Abstract

The conjugate thermal performance of a microelectronics module incorporating several power packages and additional passive components in a custom environment is evaluated and further optimized using numerical simulation and experimental validation. The automotive industry deals on a daily basis with various package and module-level thermal issues when managing the routing of very high current. The study provides a better understanding of the strengths and weaknesses of the IC packaging incorporation into a system module level, for both present and future product development. The reference design is evaluated at a system level, and several improvements are identified to enhance the overall thermal performance.
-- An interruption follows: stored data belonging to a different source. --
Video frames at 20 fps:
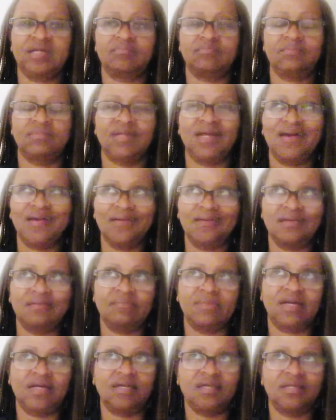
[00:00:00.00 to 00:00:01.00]
I'm not gonna
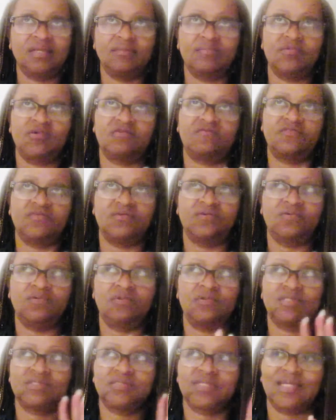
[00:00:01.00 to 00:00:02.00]
buy any more
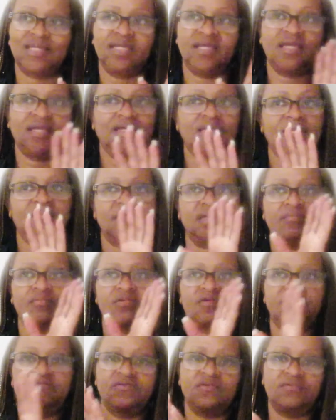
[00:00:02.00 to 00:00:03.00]
food because I can't get any
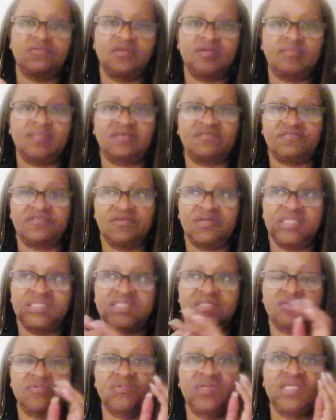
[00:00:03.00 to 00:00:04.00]
more food in my
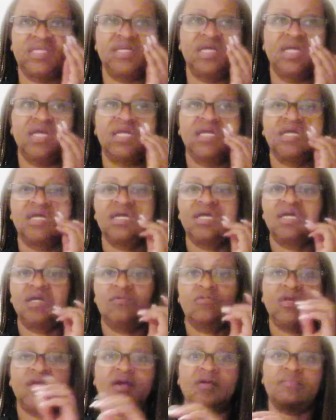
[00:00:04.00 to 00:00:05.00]
freezer. We
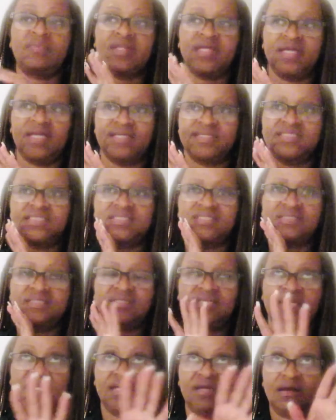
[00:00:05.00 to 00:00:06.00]
are blessed,
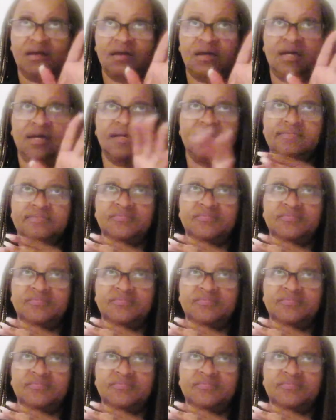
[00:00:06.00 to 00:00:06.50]
thank God.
The main concern is the possibility of exceeding the thermal budget for the large system incorporating seven power packages with additional sources of heat dissipation in an enclosure, at an external ambient temperature of 85°C. The overall thermal impact of the metal trace dissipation, header heating and other passive components under various powered conditions is evaluated. An additional revised model includes additional passive components (32 LD SOIC and QFN packages) on the PCB, a modified harness extending ∼ 30.4 cm outside the enclosure, and additional heating in the connectors. Several additional cases are investigated, varying the heat transfer coefficients outside the enclosure, at an ambient temperature of 85°C. The peak temperatures range from 121.4°C to 126.4°C and the corresponding junction-to-ambient thermal resistances (Rja) vary from 11.03°C/W to 12.5°C/W. The optimized numerical model approximates closely the empirical results (121–126°C vs. 127.5°C), within 1–2%.